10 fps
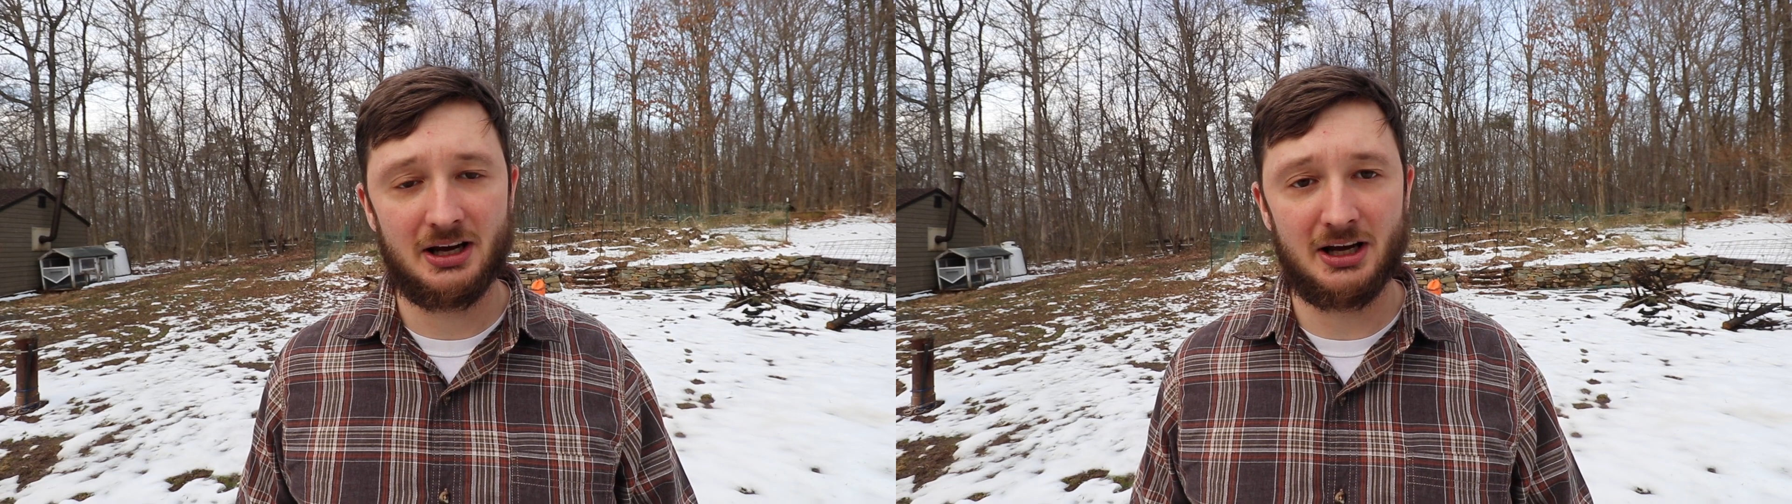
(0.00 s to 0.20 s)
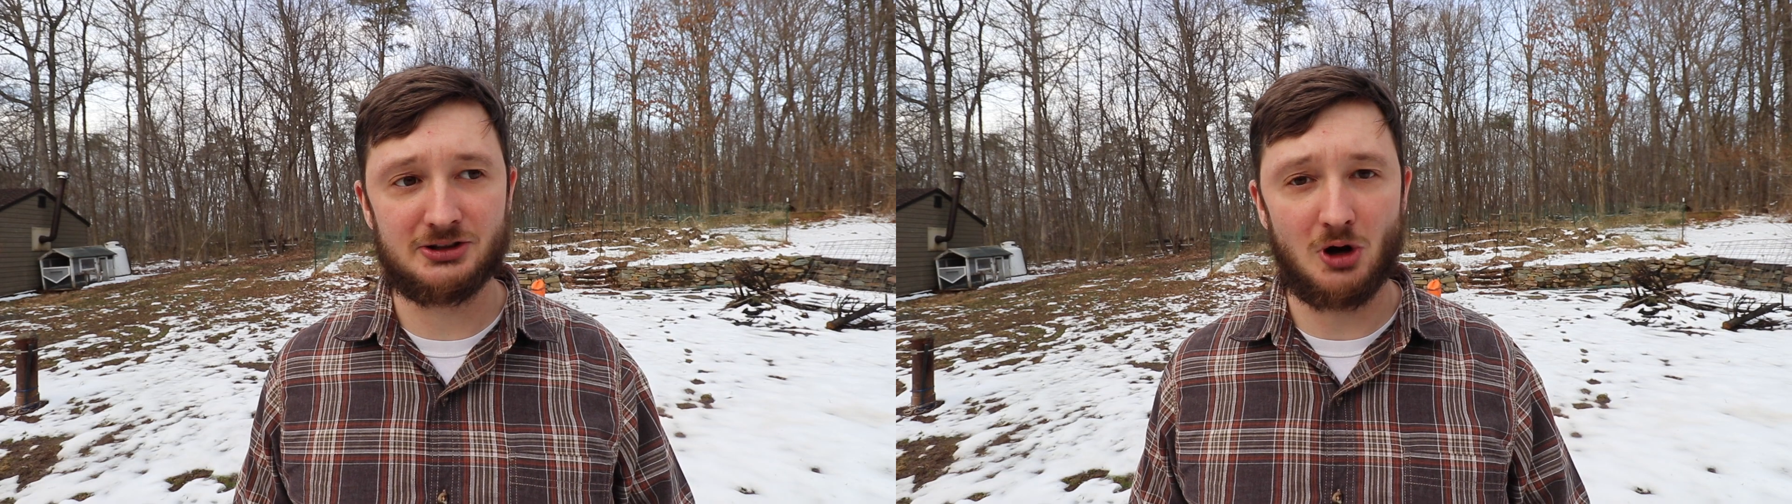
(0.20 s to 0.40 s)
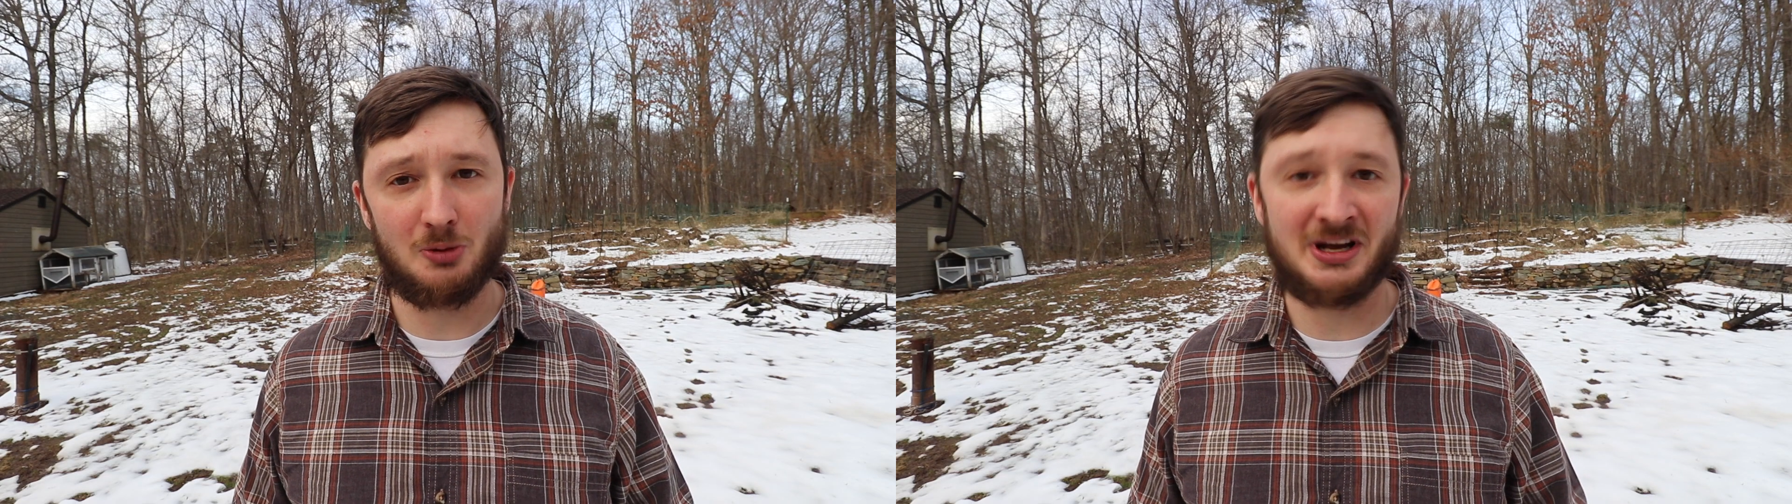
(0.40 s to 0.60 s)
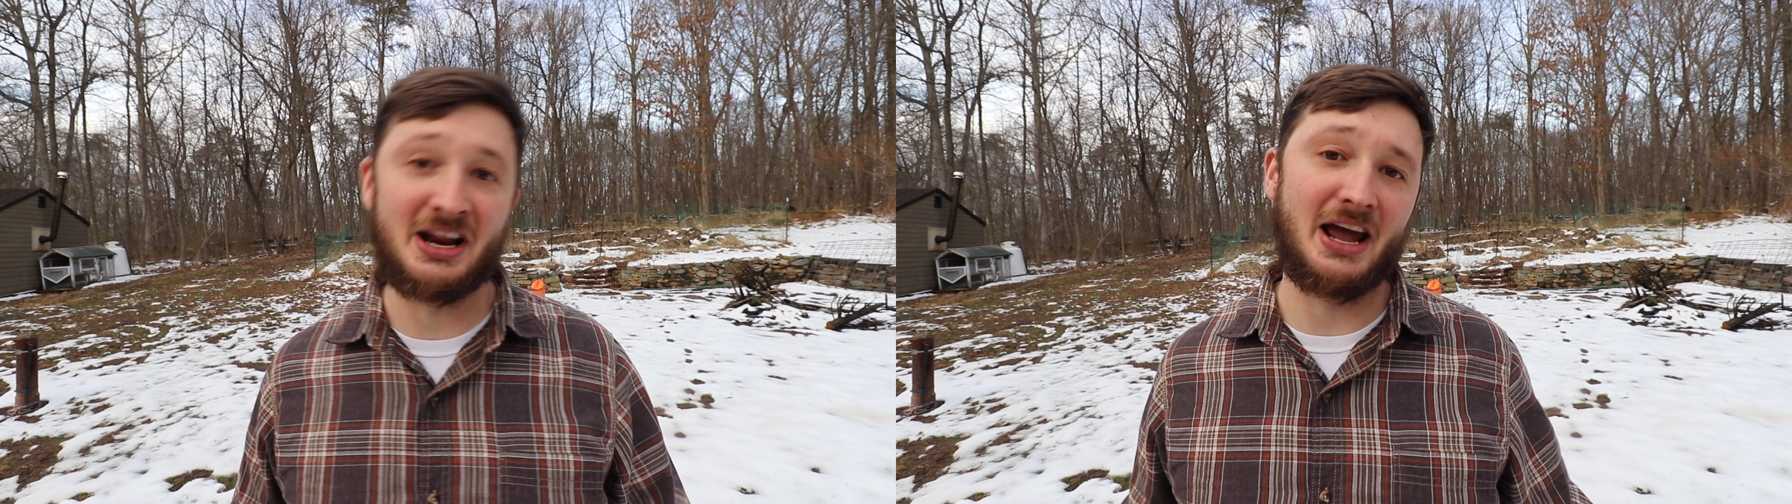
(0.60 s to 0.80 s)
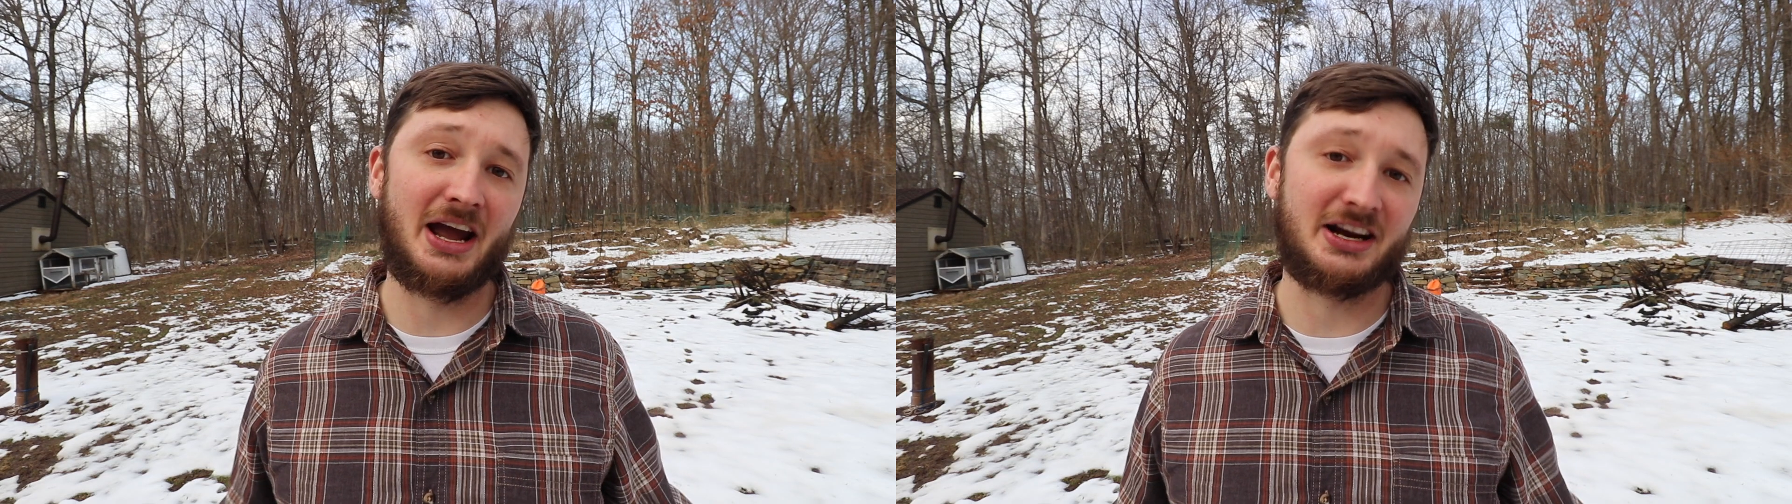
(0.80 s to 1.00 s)
it's all
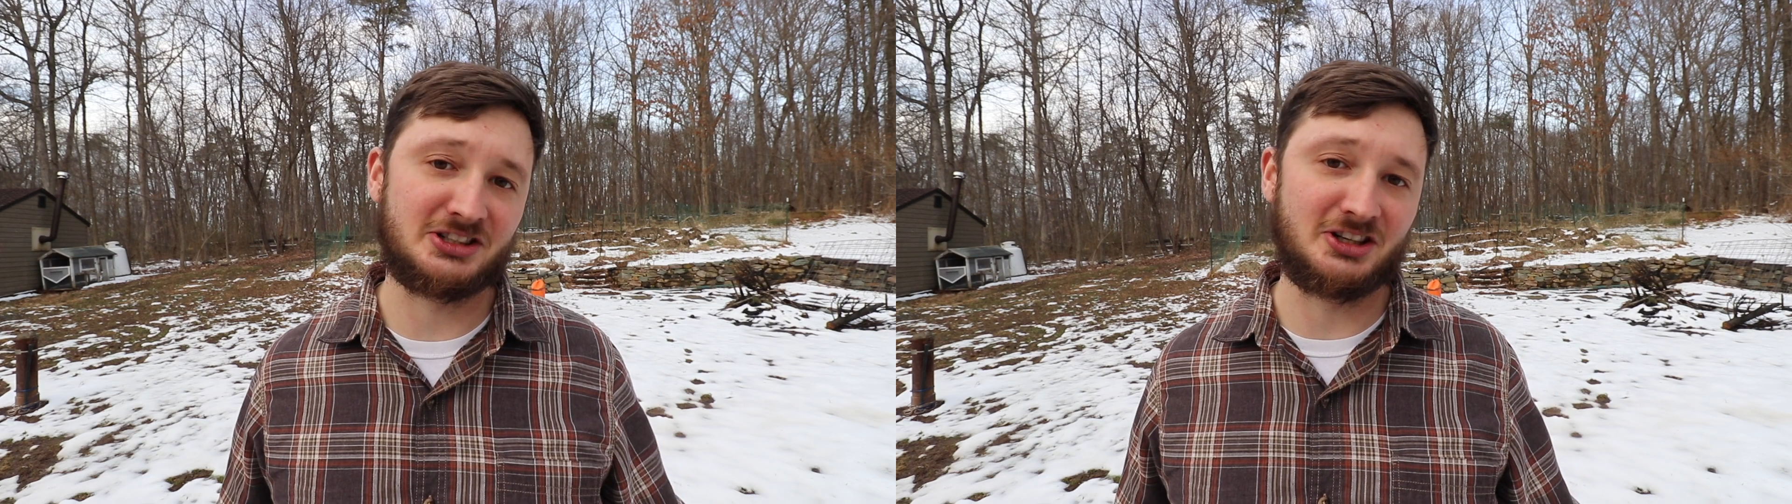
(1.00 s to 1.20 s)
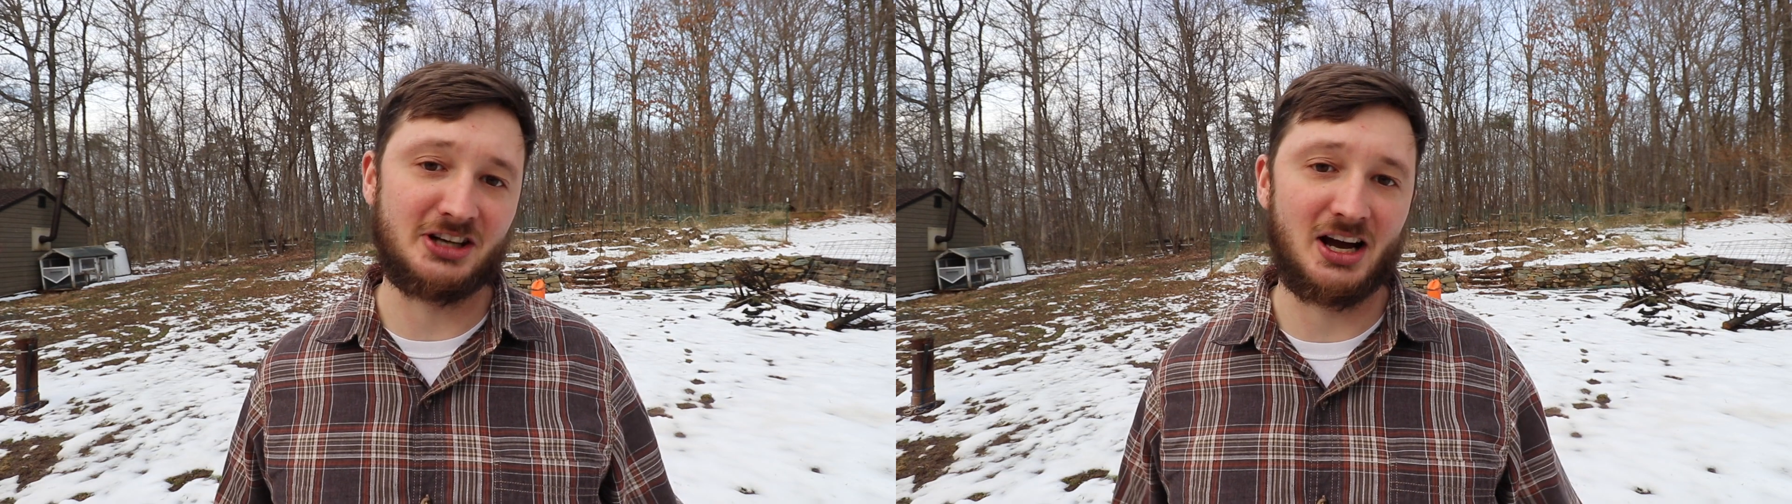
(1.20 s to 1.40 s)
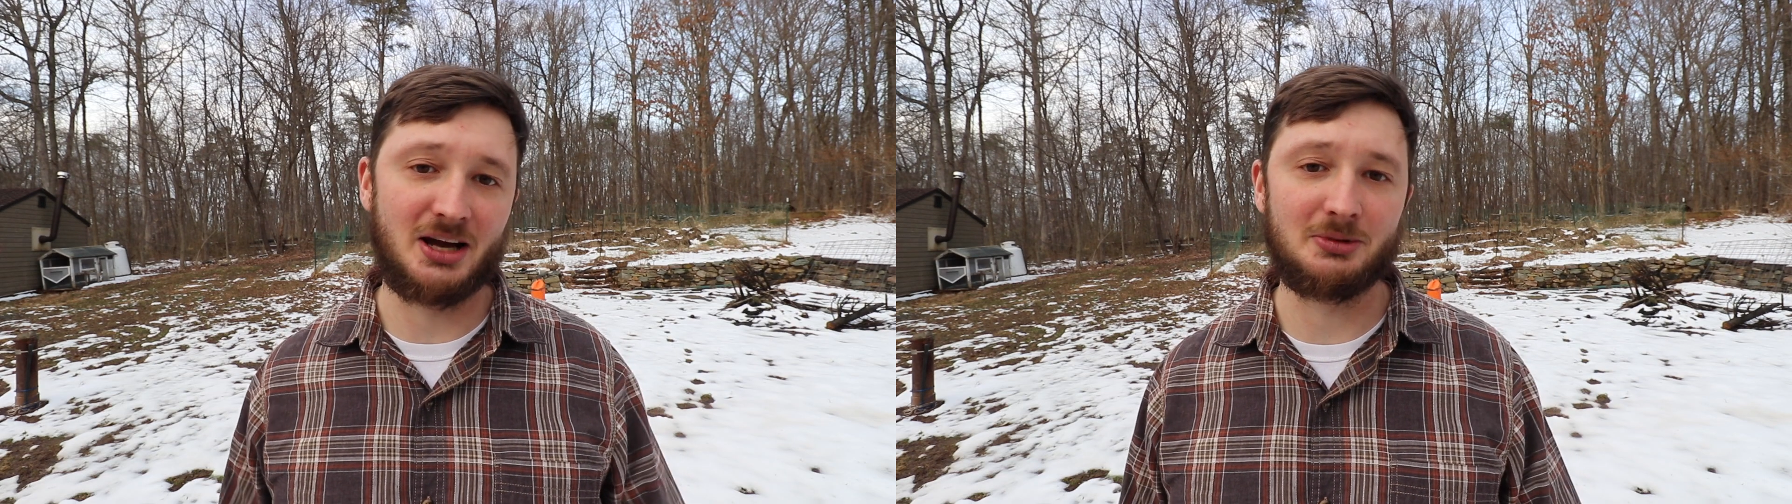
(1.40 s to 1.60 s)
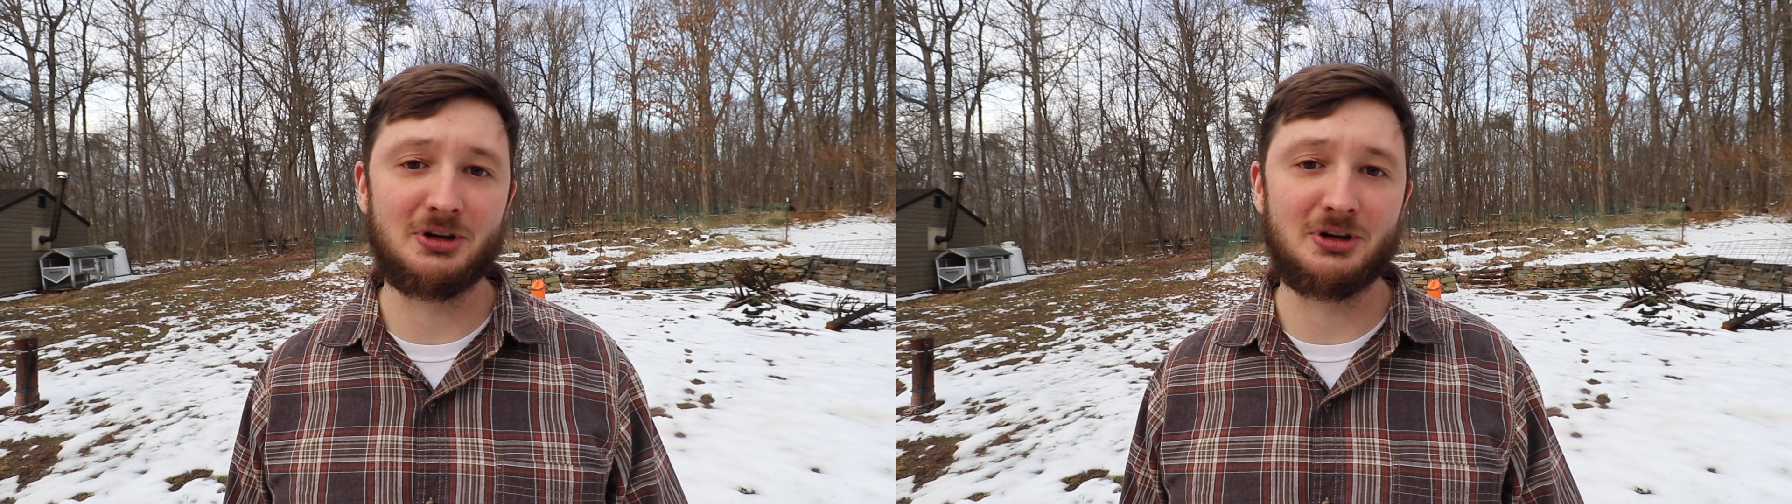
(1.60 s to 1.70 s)
been extra time.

+++++

TASK INSTRUCTIONS:
Each record above should be copied character for character, with pictures dropped.

EXPECTED ANSWER:
10 fps
(0.00 s to 0.20 s)
(0.20 s to 0.40 s)
(0.40 s to 0.60 s)
(0.60 s to 0.80 s)
(0.80 s to 1.00 s)
it's all
(1.00 s to 1.20 s)
(1.20 s to 1.40 s)
(1.40 s to 1.60 s)
(1.60 s to 1.70 s)
been extra time.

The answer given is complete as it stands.